The Interview Question That Made Me Rethink My Architecture: Understanding Domain‑Driven Design

Published: (December 20, 2025 at 11:20 PM EST)
3 min read
Source: Dev.to

Source: Dev.to

The Interview Question

Can you explain how you’ve used Domain‑Driven Design in your past projects?

That one simple question stopped me cold.

It was my second interview — and also my last one for that position. After the first round, the interviewer had mentioned that a technical test would be required. So, when I got the invitation to the second interview, I spent almost a week preparing — mostly focusing on LINQ and Entity Framework in .NET Core.

My programming journey started with Visual Basic 6, then moved to VB.NET, and later to C# and Python. In my C# years, I mostly worked with ADO.NET, writing raw SQL queries and stored procedures. That’s why I wasn’t familiar with these newer methodologies — and I knew that was a weakness I had to fix.

I spent a week catching up. It only took a couple of days to get the big picture (thanks to my previous experience), and the rest of the week went into polishing and preparing for the test.

What I Thought DDD Was

During the interview, I explained my architecture like this:

  • Repositories communicated with the database through Entity Framework
  • Services used these repositories to handle business logic
  • Controllers acted as endpoints, exchanging data with frontend or mobile apps

After I finished, the interviewer smiled and said:

“Tim, you’re smart, honestly.”

When the interview ended, I asked an AI what that architecture style was called. The answer came back: Domain‑Driven Design. That moment surprised me — I had been applying some parts of DDD all along, without even realizing it.

What I Realized Afterward

At first, I thought DDD was just about extra layers: entities, repositories, services… like a neatly organized folder structure. But I later realized DDD is not about structure — it’s about meaning. It’s about how the structure represents the real business domain.
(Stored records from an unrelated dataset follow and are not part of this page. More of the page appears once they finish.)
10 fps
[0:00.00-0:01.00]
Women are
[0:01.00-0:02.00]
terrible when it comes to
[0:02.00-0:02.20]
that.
The key idea is the ubiquitous language — code that mirrors how the business actually talks about its work.

Instead of thinking:

“This function updates a table.”

DDD makes you think:

“This function completes an order.”

The difference sounds small, but it completely changes how you design, read, and discuss your code. The interviewer hadn’t been testing my knowledge of frameworks — he’d been testing whether I could connect technical implementation with business intent. And that is what Domain‑Driven Design is all about.
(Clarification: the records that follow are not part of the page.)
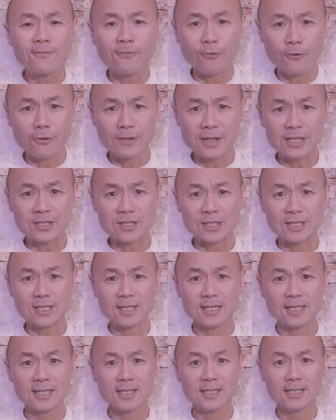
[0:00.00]
for this.
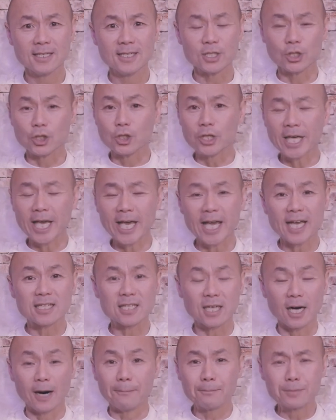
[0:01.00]
You can't
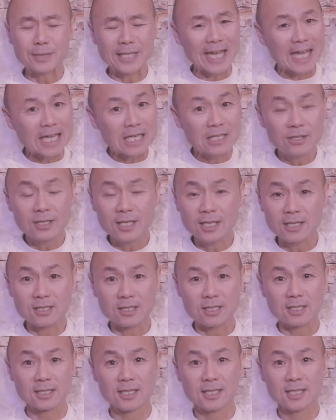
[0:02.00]
obtain
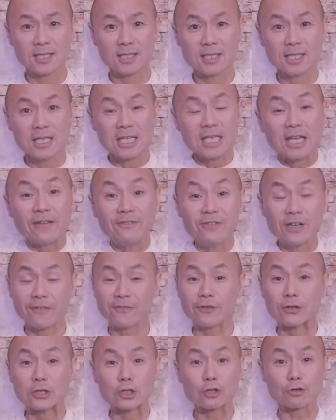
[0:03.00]
this. Even if
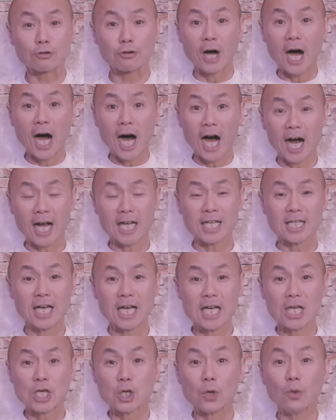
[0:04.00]
you tried,
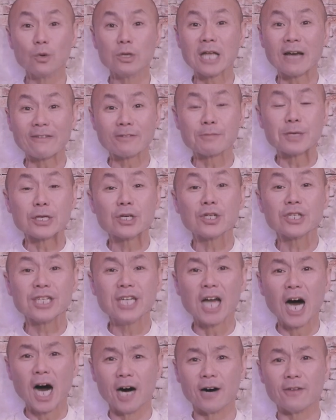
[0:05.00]
you will never be good
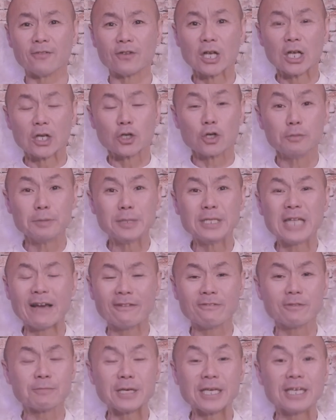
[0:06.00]
enough. You will
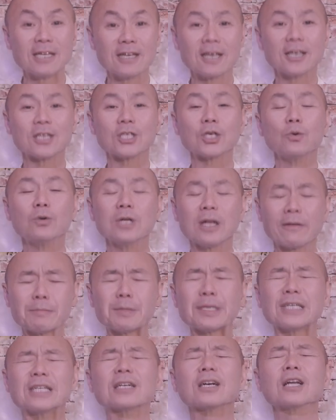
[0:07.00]
never
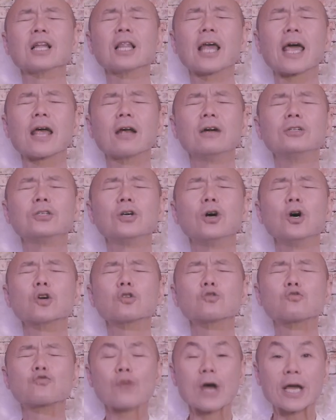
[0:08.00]
be declared
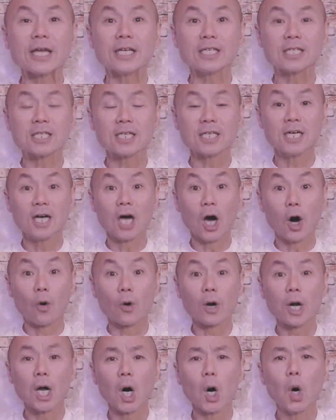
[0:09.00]
right
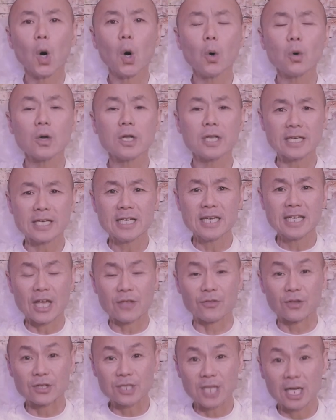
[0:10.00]
or holy
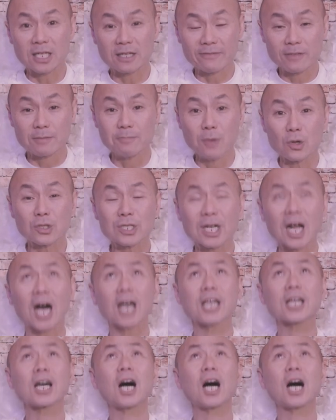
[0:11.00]
in the sight of the Most High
What DDD Really Means (in Simple Terms)

  • Domain – The real‑world problem space you’re modeling (orders, payments, customers…).
  • Ubiquitous Language – A shared language between developers and domain experts.
  • Entities – Objects that have identity and lifecycle (like Order, Customer).
  • Value Objects – Define characteristics without identity (like Money, Address).
  • Aggregates – Groups of entities that change together as one unit.
  • Repositories – Abstract persistence, letting you save or load aggregates without leaking database logic.

Applying That Insight

Before that interview, my OrderService looked like this:

public void CompleteOrder(int orderId)
{
    var order = _repository.GetById(orderId);
    order.Status = "Completed";
    _repository.Update(order);
}

It works — but it’s mainly data‑driven. After learning about the domain perspective, I rewrote it to express intent, not CRUD actions:

public void CompleteOrder(Order order)
{
    order.MarkAsCompleted();
    _repository.Save(order);
}

Now, the focus is on what the business is doing — not how the database changes. That small shift made my architecture feel cleaner, more readable, and more meaningful.

Key Takeaways

  • DDD isn’t about fancy patterns or layers — it’s about representing the business domain in code.
  • Even if you’re not applying full DDD, thinking in domain terms makes your code clearer and more maintainable.
  • The best architecture doesn’t just run — it communicates.

Closing Thoughts

That interview taught me something I didn’t expect — sometimes, you already understand good architectural principles; you just haven’t learned the name for them yet. Understanding comes in layers — just like good architecture.